> Exercise goal
Copy out the data word for word, without any of its pictures.

> Given records
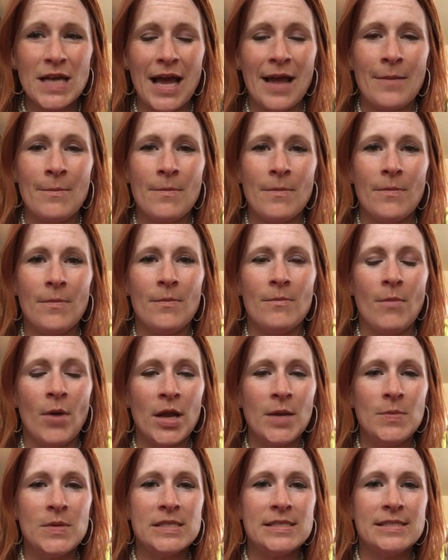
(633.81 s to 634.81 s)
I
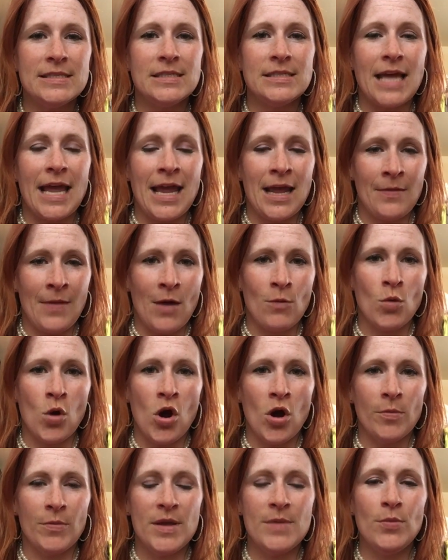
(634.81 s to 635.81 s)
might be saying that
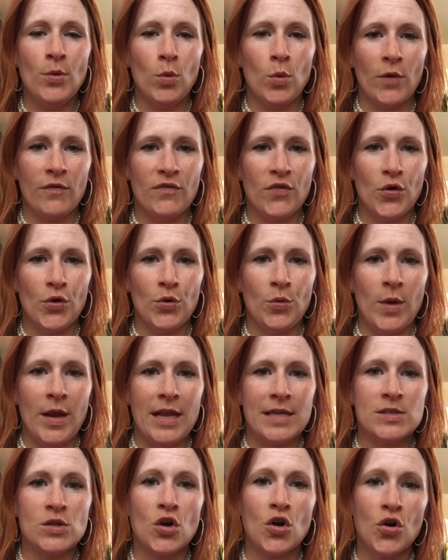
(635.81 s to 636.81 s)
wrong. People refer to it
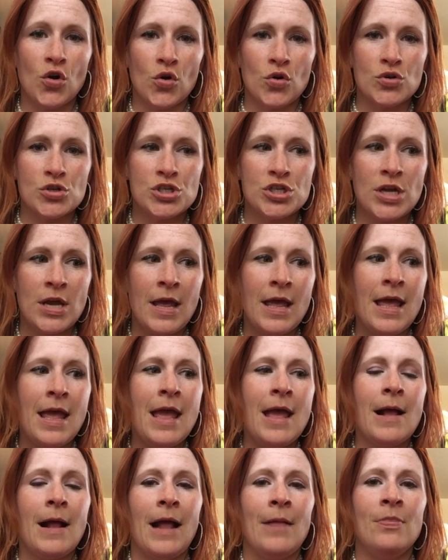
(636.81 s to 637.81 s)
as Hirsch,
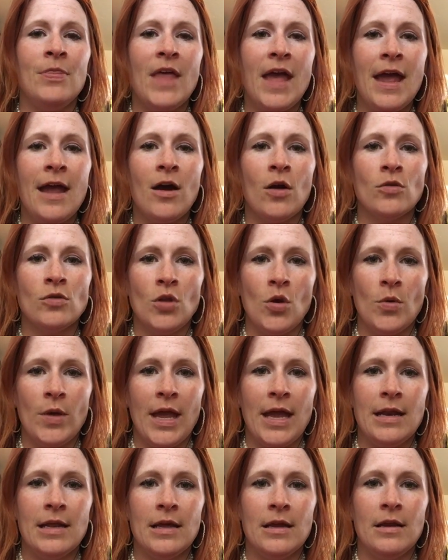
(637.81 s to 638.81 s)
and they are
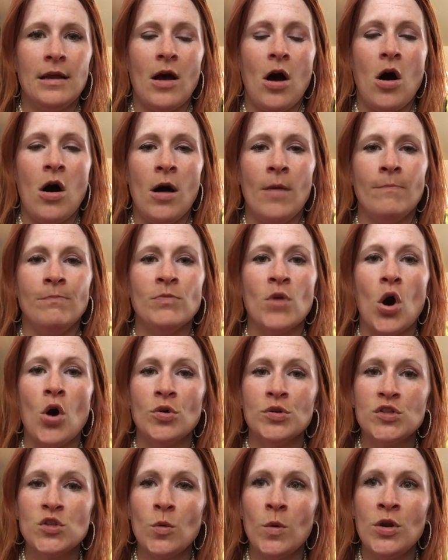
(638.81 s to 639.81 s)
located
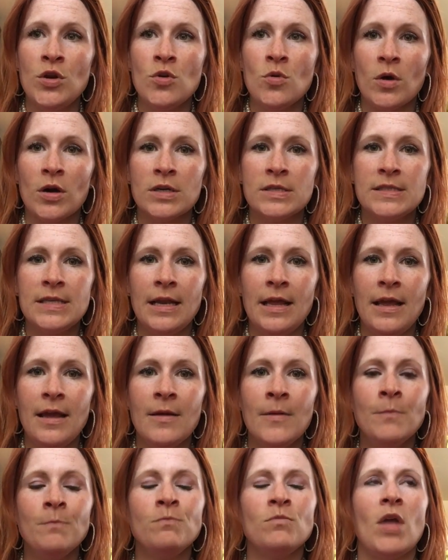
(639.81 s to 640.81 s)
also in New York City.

> Response to the task
(633.81 s to 634.81 s)
I
(634.81 s to 635.81 s)
might be saying that
(635.81 s to 636.81 s)
wrong. People refer to it
(636.81 s to 637.81 s)
as Hirsch,
(637.81 s to 638.81 s)
and they are
(638.81 s to 639.81 s)
located
(639.81 s to 640.81 s)
also in New York City.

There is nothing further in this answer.